Case Presentation: Patient is a 74-year-old male with type 2 diabetes complicated by neuropathy, lumbar spinal stenosis with radiculopathy, and venous insufficiency who presented to the ED for evaluation of several months of waxing and waning bilateral lower extremity weakness with progression of symptoms causing multiple falls. Initial CT head revealed an 11 mm acute hemorrhage involving the superior vermis and adjacent right cerebellar hemisphere. CTA with no evidence of high flow vascular malformation in the region of the hematoma. The location of the lesion did not adequately explain his symptoms, so he was admitted to the Neurology service. Further workup with MRI brain demonstrated multiple small areas of enhancement concerning for leptomeningeal metastases with small hemorrhages, with the largest lesion at the superior cerebellum. MRI spine showed avid leptomeningeal enhancement throughout the lumbar, thoracic, and cervical spine, most prominently of the cauda equina, without intramedullary spinal cord enhancement. Given these findings, leptomeningeal neoplastic disease was favored over granulomatous inflammation or infection; however, it was unclear where the primary neoplasm originated. CT torso revealed only a small lung nodule in the right lower lobe. Lumbar puncture demonstrated lymphocytic dominant pleocytosis with elevated protein and low glucose. Cytology was negative for malignancy. Extensive infectious workup was negative. Over his hospital course, he had worsened weakness and became non-ambulatory. He developed a lower extremity DVT. Given high suspicion for leptomeningeal carcinomatosis, especially in the setting of thrombosis, he was transferred to the General Medicine-Oncology service ~hospital day 14 for further work up. Upon transfer, initial physical exam was remarkable for a suspicious asymmetric brown lesion at the nail bed of his left index finger. He disclosed prior trauma to the area and thought the skin changes were related to injury. On further questioning, he did notice the lesion had expanded over the last year. Dermatology was urgently consulted for biopsy. He had an IVC filter placed in lieu of anticoagulation for DVT to mitigate risk of intracranial hemorrhage. Skin biopsy was positive for pT2a acral lentiginous melanoma. While awaiting biopsy results, he also had a second lumbar puncture, with cytology confirming metastatic melanoma as etiology of his leptomeningeal enhancement.
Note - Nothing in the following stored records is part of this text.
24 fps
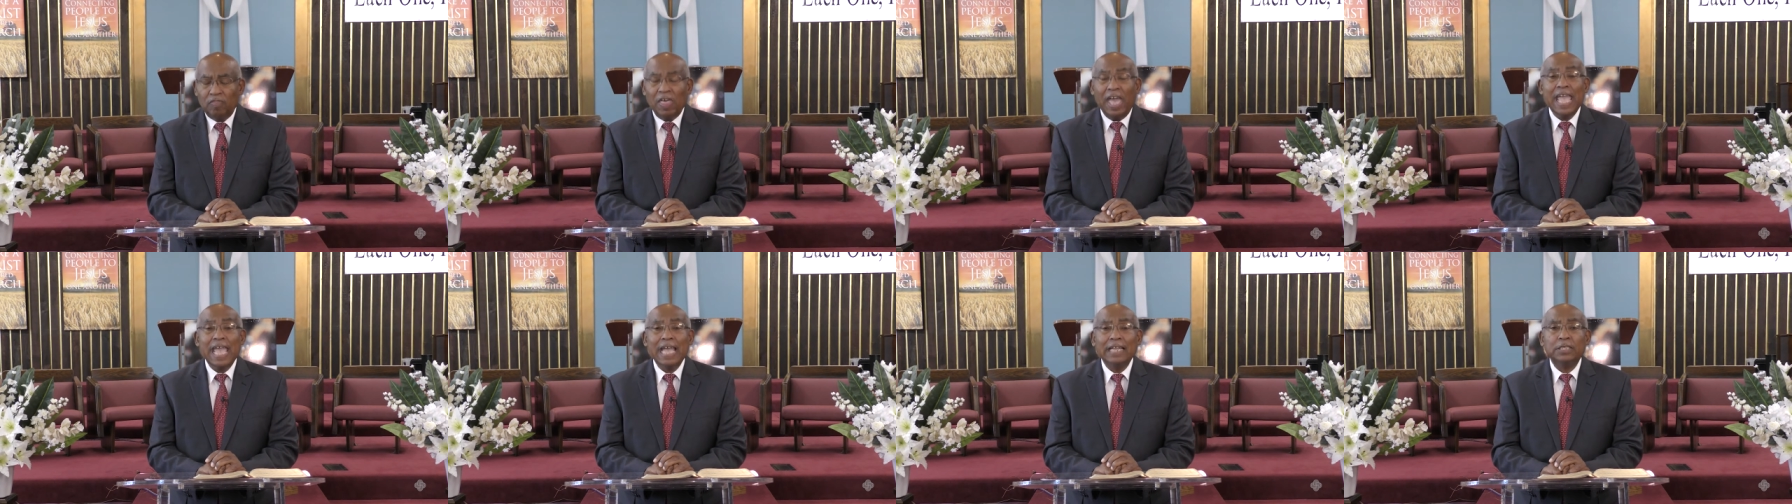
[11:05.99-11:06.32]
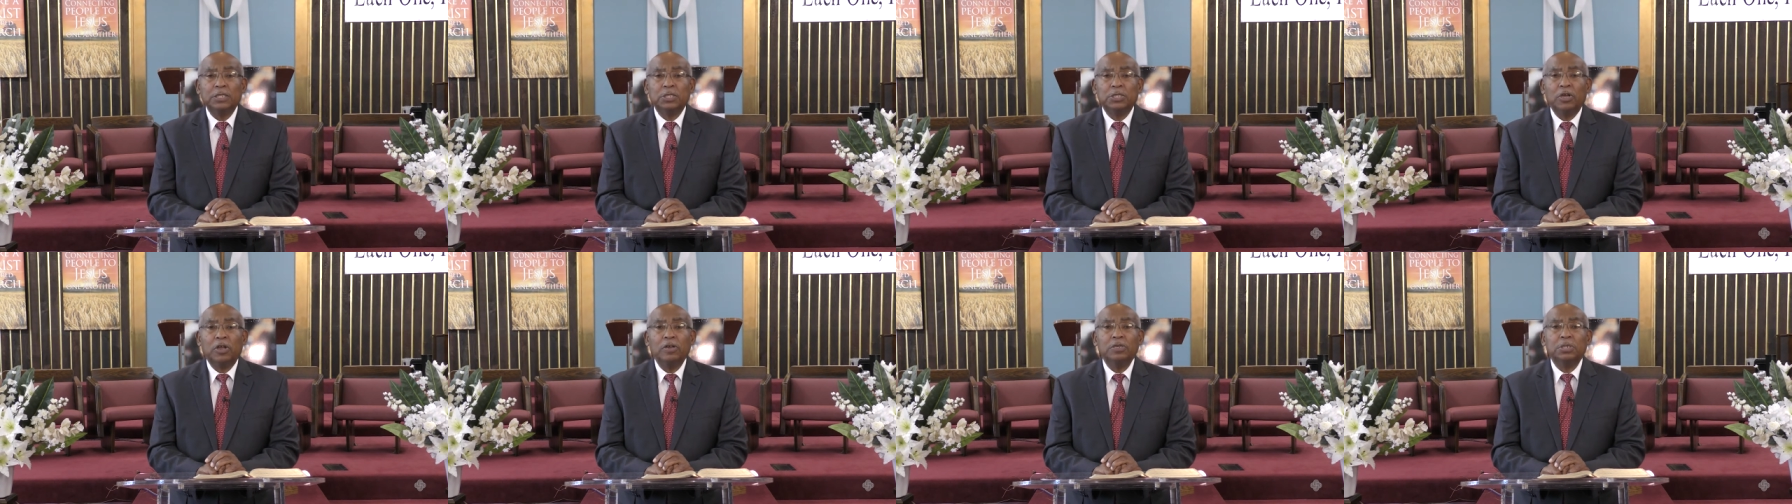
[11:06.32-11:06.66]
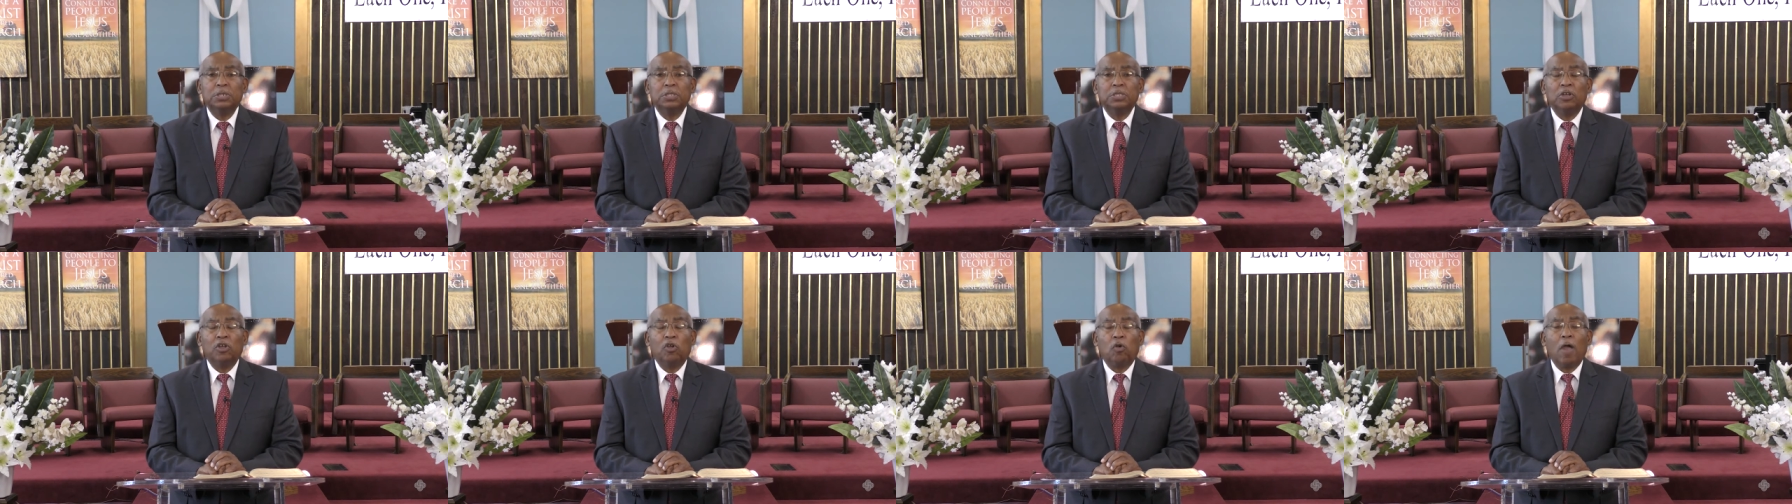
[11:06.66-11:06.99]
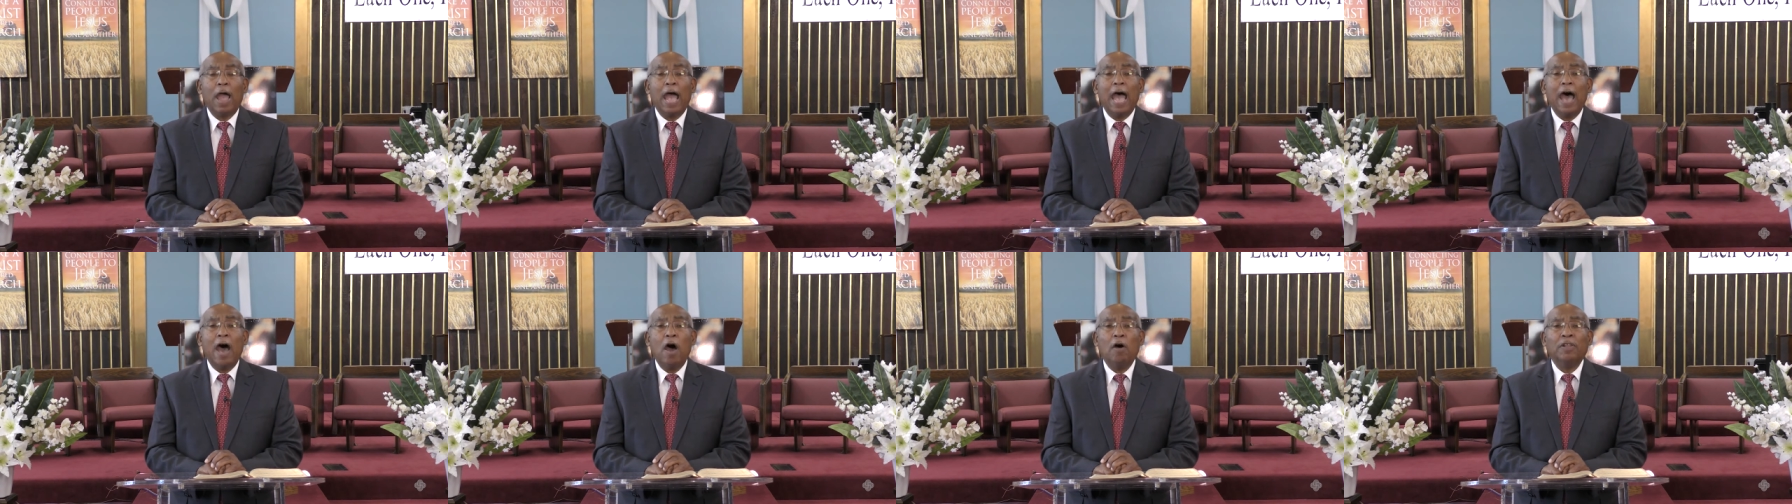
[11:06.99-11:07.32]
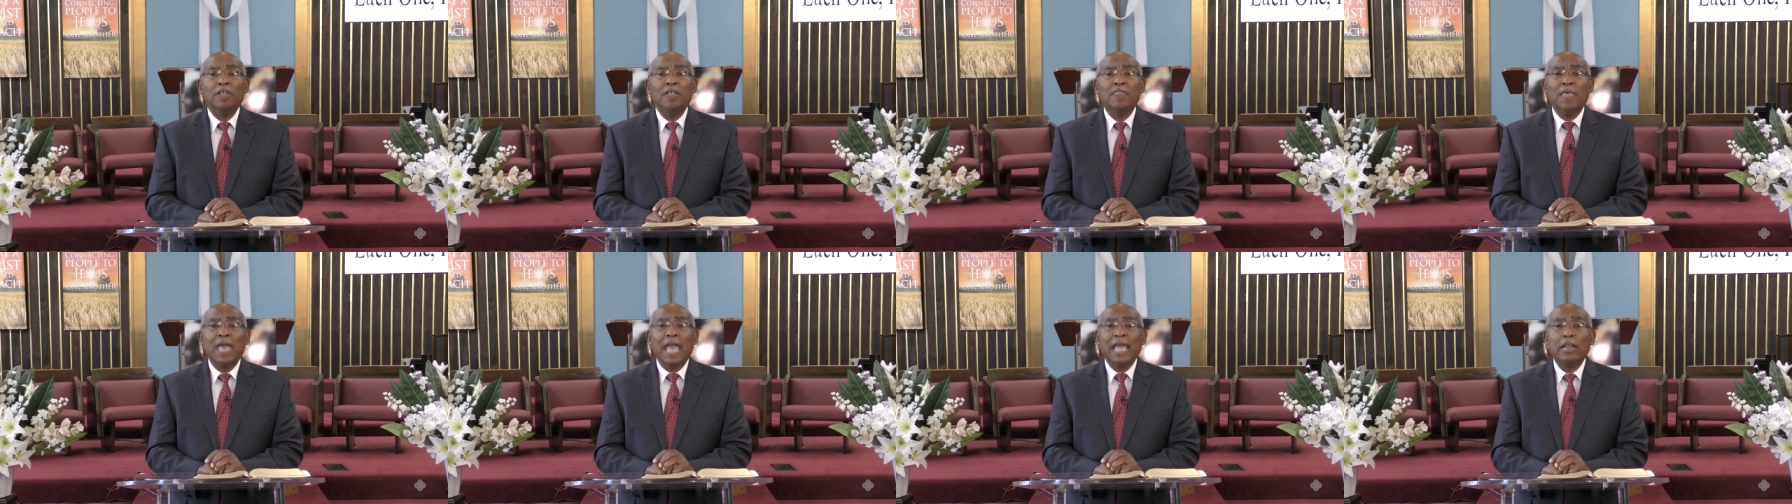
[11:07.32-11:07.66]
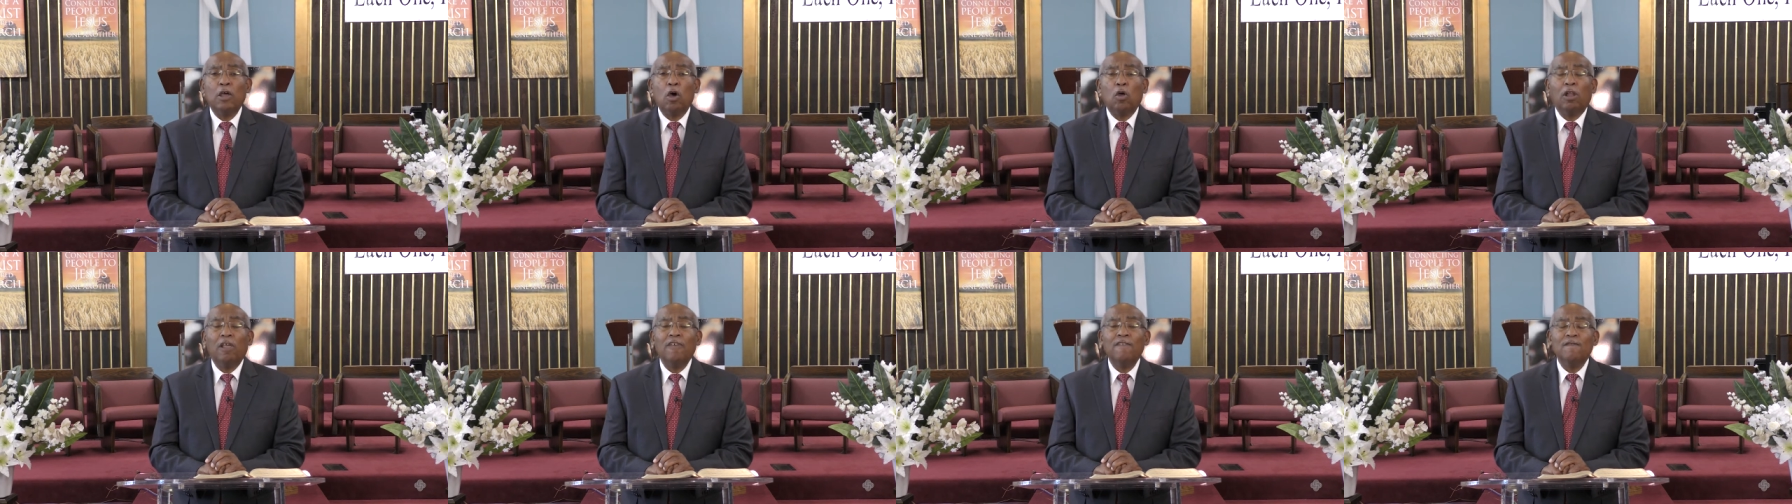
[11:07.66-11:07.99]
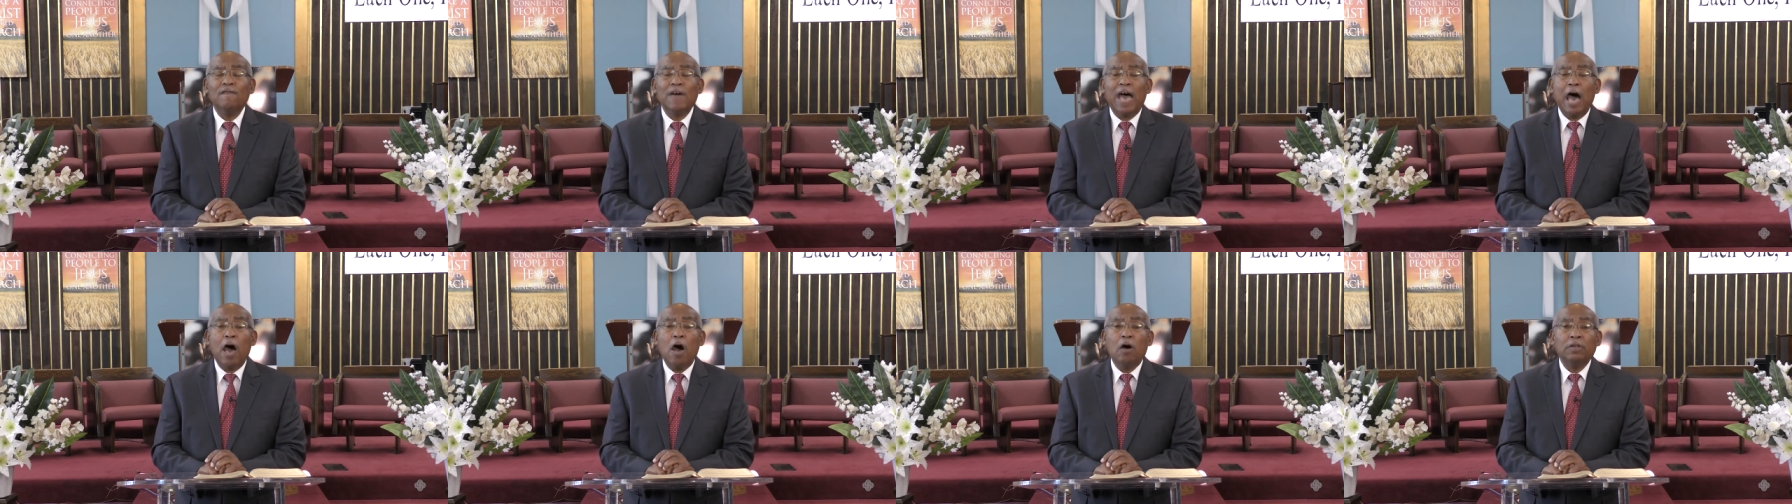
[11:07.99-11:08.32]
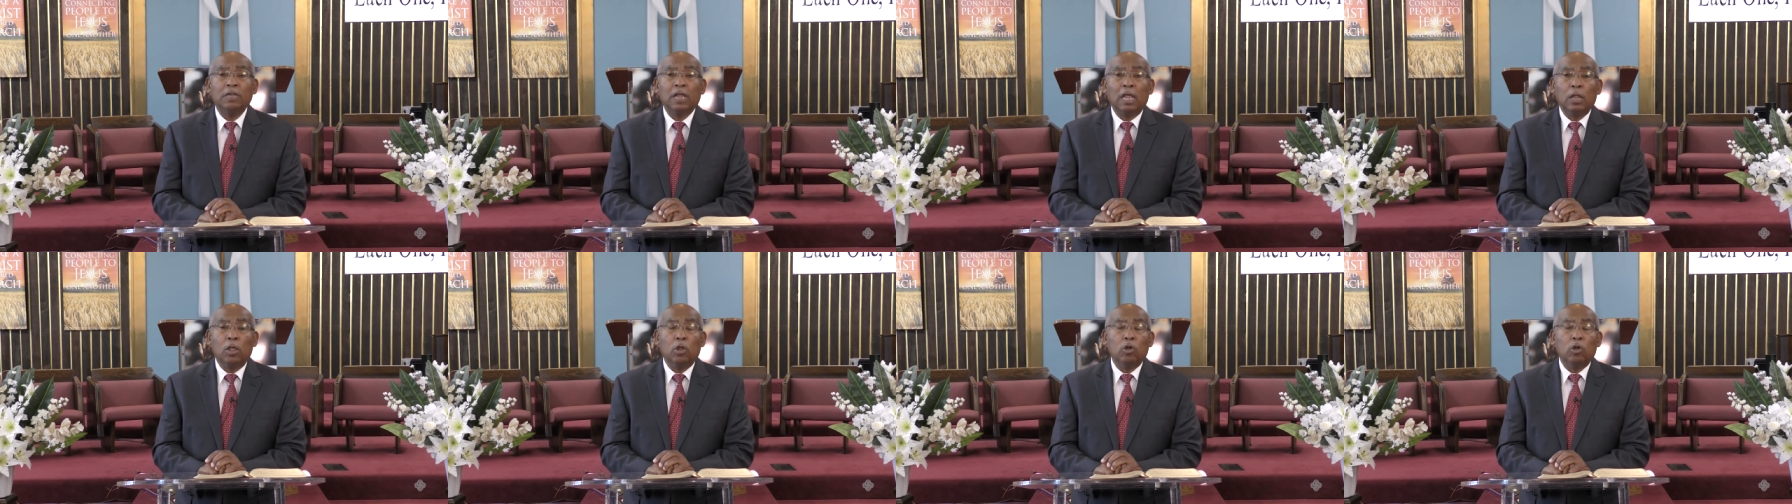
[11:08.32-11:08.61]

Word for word: They had searched the crowd and they had only found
Discussion: Our patient was diagnosed with malignant acral melanoma with isolated metastases to the leptomeninges. Malignant melanoma has one of the highest incidences of leptomeningeal involvement among all solid tumors, with rates as high as 10-15% of patients with advanced melanoma (1-2). However, it is extremely rare to have metastases to the leptomeninges in the absence of additional sites of metastasis. Retrospective analyses have found concurrent brain metastases in 60-85% of all patients with malignant melanoma with leptomeningeal involvement (3-7). Unfortunately, the presence of leptomeningeal involvement in melanoma conveys a poor prognosis with a mean overall survival of 3.5 months, even with aggressive treatment (3).

Conclusions: This case highlights a rare and highly advanced inpatient presentation of a common outpatient diagnosis, metastatic malignant melanoma. As generalists, it serves as a humbling reminder of the importance of a thorough physical exam in the pursuit of diagnostic accuracy.